The combination of high humidity, high heat, and low sunlight found in the gulf coast region created the perfect conditions for the growth of mold on heat treated wood products.
When the IPPC set the heat treating regulations and companies started using heat treated pallets to ship overseas, packaging manufacturers based in the southern United States began encountering a problem stemming from the process of heat treating. The combination of high humidity, high heat, and low sunlight found in the gulf coast region created the perfect conditions for the growth of mold on heat treated wood products.

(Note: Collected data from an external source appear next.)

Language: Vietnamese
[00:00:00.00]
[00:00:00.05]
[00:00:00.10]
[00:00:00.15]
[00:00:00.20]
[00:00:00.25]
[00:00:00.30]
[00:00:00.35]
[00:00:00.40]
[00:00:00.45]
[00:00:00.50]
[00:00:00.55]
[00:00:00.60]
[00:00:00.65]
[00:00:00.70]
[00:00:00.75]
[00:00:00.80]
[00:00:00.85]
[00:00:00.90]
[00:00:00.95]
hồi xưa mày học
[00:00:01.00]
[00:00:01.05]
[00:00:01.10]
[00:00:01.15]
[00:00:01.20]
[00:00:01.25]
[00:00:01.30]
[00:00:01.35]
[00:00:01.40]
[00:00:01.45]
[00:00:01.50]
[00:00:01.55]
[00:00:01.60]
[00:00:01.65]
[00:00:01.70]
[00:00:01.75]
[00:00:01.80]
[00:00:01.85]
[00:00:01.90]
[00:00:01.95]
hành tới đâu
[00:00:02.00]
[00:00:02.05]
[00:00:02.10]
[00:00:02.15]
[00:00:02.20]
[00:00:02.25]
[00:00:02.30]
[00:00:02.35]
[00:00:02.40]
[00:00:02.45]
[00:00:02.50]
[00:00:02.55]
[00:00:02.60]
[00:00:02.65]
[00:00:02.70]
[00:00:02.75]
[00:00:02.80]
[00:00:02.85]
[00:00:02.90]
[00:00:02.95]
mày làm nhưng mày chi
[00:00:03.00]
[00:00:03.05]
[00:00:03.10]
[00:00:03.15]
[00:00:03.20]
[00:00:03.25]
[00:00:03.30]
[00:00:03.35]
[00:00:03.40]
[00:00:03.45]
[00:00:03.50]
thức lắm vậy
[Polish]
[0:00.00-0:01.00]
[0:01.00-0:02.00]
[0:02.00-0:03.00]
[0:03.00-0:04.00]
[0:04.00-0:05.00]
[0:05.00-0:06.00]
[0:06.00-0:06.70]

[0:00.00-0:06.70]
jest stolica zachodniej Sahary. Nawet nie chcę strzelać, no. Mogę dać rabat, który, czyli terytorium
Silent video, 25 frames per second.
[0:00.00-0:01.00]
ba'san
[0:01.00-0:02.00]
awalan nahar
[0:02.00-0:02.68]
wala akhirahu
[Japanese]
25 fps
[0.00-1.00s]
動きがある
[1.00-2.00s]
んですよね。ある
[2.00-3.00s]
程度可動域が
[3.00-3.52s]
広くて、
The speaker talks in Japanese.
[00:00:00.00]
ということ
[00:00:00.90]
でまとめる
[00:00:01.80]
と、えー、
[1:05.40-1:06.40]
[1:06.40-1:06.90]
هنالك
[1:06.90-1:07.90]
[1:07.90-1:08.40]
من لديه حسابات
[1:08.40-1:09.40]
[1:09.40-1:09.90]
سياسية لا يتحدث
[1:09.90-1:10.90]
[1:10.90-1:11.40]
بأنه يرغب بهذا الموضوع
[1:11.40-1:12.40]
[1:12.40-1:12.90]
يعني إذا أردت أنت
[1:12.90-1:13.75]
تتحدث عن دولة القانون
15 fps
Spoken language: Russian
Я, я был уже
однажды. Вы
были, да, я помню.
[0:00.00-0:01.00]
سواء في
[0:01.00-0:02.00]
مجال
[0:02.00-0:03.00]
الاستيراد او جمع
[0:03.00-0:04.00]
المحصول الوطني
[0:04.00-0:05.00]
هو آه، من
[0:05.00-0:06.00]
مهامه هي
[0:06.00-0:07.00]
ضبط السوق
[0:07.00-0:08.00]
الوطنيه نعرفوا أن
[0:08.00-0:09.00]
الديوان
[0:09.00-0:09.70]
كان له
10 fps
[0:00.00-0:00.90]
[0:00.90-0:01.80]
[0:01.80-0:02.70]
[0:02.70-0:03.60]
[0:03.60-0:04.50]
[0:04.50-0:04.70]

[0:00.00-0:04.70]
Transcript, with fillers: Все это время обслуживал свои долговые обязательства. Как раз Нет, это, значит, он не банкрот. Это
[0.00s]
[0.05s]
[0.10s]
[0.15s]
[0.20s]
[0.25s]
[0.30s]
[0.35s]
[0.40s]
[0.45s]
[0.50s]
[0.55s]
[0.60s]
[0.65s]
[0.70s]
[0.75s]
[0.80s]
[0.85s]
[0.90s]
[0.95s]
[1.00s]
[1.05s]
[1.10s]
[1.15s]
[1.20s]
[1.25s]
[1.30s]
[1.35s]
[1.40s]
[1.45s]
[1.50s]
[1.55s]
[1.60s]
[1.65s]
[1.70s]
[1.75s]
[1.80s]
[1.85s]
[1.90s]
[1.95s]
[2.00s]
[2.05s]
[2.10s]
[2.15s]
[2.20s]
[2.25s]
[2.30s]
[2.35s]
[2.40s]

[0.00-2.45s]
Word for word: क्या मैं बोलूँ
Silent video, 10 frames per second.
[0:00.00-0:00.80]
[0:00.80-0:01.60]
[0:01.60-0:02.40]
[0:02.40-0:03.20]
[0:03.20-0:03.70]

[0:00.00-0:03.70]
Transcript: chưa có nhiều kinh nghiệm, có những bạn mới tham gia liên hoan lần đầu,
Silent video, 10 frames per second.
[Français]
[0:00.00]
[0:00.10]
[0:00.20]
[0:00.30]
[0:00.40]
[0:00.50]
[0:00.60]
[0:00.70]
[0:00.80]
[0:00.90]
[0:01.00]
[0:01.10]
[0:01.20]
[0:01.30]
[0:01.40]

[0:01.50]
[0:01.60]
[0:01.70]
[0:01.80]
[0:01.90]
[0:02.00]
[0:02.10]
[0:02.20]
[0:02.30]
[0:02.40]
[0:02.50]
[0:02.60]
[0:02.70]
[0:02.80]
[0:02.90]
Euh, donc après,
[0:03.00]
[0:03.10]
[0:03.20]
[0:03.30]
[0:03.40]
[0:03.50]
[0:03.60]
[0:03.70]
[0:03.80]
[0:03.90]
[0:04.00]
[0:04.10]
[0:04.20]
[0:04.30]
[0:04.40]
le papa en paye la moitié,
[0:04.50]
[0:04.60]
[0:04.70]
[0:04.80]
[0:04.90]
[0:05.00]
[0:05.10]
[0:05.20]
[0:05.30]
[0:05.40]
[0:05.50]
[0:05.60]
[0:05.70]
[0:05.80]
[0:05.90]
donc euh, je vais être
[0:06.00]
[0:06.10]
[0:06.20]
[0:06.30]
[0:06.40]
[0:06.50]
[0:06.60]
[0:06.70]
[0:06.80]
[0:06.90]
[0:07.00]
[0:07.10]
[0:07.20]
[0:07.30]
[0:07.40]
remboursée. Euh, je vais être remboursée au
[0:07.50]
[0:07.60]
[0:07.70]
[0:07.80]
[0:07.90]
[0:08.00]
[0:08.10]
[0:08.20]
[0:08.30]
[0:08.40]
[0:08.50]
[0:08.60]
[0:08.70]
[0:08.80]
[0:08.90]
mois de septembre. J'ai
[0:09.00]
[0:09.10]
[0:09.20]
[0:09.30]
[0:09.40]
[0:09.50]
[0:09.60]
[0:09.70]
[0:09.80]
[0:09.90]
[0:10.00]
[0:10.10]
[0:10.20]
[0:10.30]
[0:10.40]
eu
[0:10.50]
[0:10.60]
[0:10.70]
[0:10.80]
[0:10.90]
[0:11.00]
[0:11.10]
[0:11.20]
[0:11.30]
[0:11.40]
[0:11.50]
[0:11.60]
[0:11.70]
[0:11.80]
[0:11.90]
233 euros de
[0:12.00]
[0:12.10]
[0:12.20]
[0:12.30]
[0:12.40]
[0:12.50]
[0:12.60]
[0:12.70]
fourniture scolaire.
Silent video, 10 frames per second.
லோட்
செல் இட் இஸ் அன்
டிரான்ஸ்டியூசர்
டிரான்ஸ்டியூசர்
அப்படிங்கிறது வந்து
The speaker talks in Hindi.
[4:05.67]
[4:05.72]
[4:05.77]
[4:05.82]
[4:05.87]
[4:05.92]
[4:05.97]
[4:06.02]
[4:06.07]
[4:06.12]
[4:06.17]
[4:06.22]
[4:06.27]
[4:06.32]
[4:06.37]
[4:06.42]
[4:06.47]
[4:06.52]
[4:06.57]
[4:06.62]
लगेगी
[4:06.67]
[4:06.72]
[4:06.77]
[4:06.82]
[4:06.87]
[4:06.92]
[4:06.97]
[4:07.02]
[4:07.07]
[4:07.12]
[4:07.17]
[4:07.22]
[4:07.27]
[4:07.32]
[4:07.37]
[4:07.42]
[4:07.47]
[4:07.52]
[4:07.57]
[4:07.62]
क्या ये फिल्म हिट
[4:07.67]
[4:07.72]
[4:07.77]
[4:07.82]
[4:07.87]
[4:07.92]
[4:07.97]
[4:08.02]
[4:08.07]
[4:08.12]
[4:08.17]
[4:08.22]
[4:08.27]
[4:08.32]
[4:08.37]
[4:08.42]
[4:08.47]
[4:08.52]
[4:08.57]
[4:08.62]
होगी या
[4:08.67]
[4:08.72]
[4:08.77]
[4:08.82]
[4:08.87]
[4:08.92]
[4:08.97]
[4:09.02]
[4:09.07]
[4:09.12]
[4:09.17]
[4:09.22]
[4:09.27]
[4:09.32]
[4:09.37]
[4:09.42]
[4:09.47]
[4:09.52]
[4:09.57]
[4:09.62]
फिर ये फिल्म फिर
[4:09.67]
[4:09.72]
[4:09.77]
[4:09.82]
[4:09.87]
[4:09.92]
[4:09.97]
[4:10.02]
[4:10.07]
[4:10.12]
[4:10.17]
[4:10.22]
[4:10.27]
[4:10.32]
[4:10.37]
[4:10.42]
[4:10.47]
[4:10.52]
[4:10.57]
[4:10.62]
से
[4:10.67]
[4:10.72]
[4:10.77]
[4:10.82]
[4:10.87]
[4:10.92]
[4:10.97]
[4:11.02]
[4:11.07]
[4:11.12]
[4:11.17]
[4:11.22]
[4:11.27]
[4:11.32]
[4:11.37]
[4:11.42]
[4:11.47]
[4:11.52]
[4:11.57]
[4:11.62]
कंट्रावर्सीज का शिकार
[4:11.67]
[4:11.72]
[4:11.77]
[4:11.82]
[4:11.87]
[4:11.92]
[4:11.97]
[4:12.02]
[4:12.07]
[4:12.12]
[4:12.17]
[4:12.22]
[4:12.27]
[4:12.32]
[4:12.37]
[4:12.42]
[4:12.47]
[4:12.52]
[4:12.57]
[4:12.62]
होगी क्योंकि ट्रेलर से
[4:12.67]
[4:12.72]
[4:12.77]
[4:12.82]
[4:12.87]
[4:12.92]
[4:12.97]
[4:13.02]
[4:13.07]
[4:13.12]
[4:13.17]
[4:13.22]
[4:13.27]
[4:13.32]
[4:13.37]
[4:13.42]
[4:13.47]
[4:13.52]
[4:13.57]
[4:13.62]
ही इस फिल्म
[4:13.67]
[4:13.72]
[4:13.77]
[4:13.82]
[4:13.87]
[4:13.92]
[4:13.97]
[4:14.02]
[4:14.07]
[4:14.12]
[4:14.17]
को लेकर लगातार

The heat treating requirement is in place to combat insects possibly living in or on wood packaging at which it does a fine job, but the process also brings the natural sugars out of the wood and onto the surface of the wood. These sugars act as food for mold. While undesirable, mold growth on pallets is harmless. It can be removed after the fact by high pressure water and/or a diluted amount of bleach. This method will clean a pallet and removed most signs of mold growth, but will only protect against future growth for a very small amount of time. The most effective way to handle the problem is with a treatment that works considerably longer and more successfully.
The process we employ is informed by years of trial and error, follow by many years of success. We treat the pallet as a whole unit after the build and heat treating phase, ensuring that we are covering 99.9% of the surface area and up to 1/4 inch deep into the wood. We are confident that our process works better than any other available method, and our results and customer satisfaction speaks to that.